The All Blacks accepted an invitation to tour South Africa in 1976 – a time when world attention was firmly fixed on the republic because of the Soweto riots. Hundreds were killed as the authorities ruthlessly suppressed protests. An All Blacks' tour under such conditions was not only intolerable to many New Zealanders but also attracted international condemnation. Black African nations boycotted the 1976 Montreal Olympics in protest, firmly putting sports and politics back onto the same stage.
New Zealand's international reputation had been damaged. Prime Minister Robert Muldoon, though, maintained that a free and democratic country could not restrict the rights of its citizens to travel overseas.

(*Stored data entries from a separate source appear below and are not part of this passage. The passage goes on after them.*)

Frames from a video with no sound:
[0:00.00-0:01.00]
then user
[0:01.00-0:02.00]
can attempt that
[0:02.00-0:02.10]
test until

He reiterated his belief that sports and politics should be kept separate.
The Commonwealth Heads of State meeting in 1977 discussed the South African question and unanimously adopted the Gleneagles Agreement, promising to 'discourage' contact and competition between their sportsmen and sporting organisations, teams or individuals from South Africa.
Despite Gleneagles, Robert Muldoon made it clear that the government would not allow political interference in sport in any form. The NZRFU took this as a green light, and in September 1980 invited the South Africans to tour the following year. The deputy prime minister, Brian Talboys wrote to Ces Blazey, the NZRFU chairman, expressing concern that a tour was even being considered. He was concerned that such contact would be seen as condoning apartheid and would affect 'how New Zealand is judged in the international arena'. Robert Muldoon believed that he could see 'nothing but trouble coming from this', but when confronted with the choice of cancelling the tour, he spoke of 'our kith and kin' in South Africa and the fact that New Zealanders and South Africans had served side by side in the Second World War. He reiterated his mantra that New Zealand was a free and democratic country and that 'politics should stay out of sport'. Brian Talboys stressed that the government had done everything in its power, short of coercion, to halt the tour.

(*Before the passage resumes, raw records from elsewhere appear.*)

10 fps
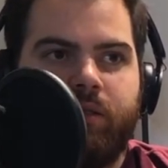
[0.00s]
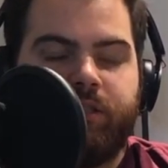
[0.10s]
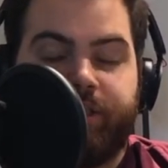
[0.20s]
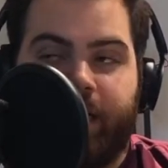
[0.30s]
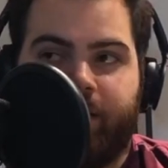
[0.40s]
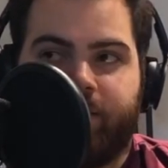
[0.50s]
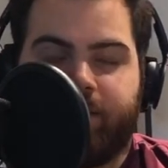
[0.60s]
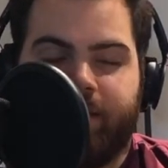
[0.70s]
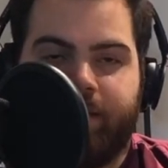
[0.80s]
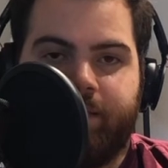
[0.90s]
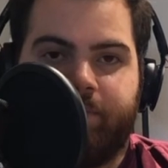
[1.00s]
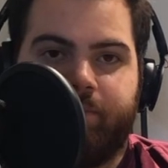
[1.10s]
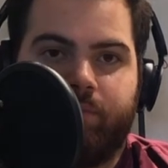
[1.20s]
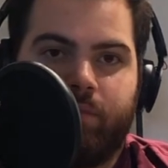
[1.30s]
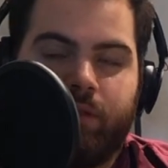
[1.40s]
Shout out to
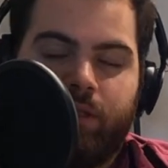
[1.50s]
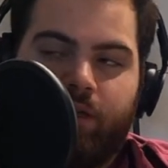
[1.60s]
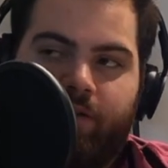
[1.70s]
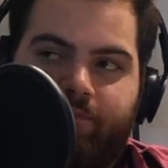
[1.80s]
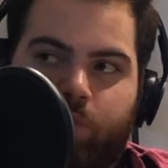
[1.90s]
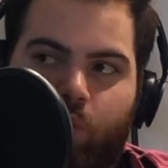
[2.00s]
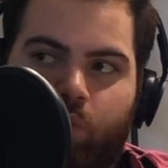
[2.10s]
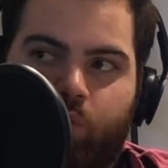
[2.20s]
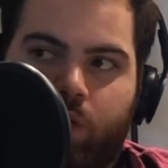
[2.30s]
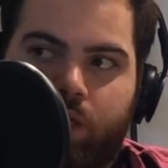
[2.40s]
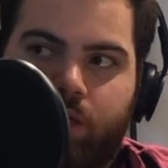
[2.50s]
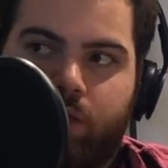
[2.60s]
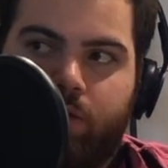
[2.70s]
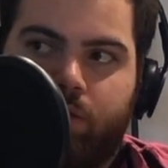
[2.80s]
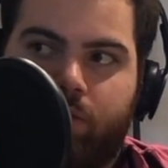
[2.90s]
him for
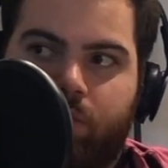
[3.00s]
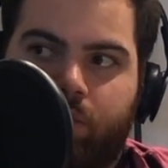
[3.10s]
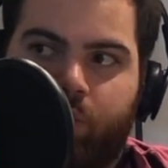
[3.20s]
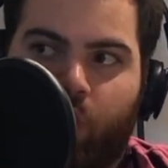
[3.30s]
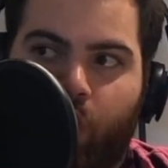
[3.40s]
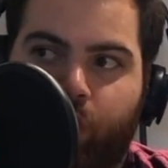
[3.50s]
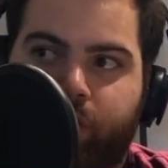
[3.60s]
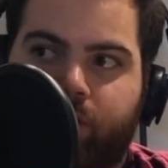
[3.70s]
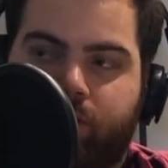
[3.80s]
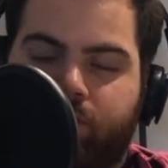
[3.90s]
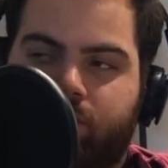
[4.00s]
one. Dirk.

Robert Muldoon had made sporting contact with South Africa an election issue in 1975, and with another election due in late 1981, he was prepared to do so again. Public opinion polls indicated that support for the proposed tour was high in provincial New Zealand, home to six crucial marginal electorates. Muldoon knew the tour could prove decisive come polling day.

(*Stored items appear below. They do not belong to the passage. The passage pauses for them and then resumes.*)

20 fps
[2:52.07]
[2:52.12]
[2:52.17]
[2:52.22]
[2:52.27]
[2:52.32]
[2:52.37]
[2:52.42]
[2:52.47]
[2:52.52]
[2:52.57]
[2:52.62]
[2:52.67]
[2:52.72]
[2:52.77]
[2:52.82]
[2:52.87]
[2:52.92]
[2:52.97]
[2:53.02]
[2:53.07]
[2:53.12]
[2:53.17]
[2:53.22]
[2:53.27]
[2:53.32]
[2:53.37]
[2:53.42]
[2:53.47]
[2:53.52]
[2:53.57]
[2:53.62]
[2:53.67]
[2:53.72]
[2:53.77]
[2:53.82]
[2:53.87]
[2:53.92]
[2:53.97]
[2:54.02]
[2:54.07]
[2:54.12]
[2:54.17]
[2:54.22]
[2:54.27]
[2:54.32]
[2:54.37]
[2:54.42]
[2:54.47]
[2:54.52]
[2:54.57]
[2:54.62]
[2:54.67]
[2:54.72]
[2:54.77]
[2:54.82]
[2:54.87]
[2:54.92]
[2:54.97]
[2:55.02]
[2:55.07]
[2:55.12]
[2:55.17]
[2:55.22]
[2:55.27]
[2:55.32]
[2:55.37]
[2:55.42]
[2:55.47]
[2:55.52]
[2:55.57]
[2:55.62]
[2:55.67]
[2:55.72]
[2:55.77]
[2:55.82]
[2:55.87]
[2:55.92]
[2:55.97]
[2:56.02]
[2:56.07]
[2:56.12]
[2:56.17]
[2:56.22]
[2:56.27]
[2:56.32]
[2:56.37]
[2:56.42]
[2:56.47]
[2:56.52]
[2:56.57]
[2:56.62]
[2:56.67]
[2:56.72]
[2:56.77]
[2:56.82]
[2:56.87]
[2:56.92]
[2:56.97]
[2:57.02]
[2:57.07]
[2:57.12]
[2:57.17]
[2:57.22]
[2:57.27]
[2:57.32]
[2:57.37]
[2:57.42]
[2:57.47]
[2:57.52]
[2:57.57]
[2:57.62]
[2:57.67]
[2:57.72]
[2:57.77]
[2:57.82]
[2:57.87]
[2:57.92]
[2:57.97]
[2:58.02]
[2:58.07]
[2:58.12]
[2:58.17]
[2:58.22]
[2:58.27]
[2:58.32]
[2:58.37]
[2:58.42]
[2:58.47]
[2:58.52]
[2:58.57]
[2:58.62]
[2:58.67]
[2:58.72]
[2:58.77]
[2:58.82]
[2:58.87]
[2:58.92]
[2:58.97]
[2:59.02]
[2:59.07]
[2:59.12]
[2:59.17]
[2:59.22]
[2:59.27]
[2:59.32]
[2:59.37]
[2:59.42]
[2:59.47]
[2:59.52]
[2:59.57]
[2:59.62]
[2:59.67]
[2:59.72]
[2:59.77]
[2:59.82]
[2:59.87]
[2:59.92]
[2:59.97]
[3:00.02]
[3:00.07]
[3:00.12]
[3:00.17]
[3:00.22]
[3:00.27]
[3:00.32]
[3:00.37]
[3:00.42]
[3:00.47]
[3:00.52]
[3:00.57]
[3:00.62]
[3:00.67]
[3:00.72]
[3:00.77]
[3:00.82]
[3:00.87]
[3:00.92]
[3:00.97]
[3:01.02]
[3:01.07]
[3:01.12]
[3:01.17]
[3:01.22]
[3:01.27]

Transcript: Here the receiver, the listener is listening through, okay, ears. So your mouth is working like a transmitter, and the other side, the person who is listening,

Historian Jock Phillips explains Robert Muldoon's attitude by considering the values of men of his generation. They had grown up in depression and war. They believed strongly in the British Empire and the role of New Zealand men in armed conflict, and rugby was central to this culture. Its emphasis on physical strength and teamwork made it the perfect training for war. Robert Muldoon was himself a war veteran, as were seven members of his first Cabinet. The so-called Rob's Mob – older, male, blue-collar, often provincial, New Zealanders – supported this outlook.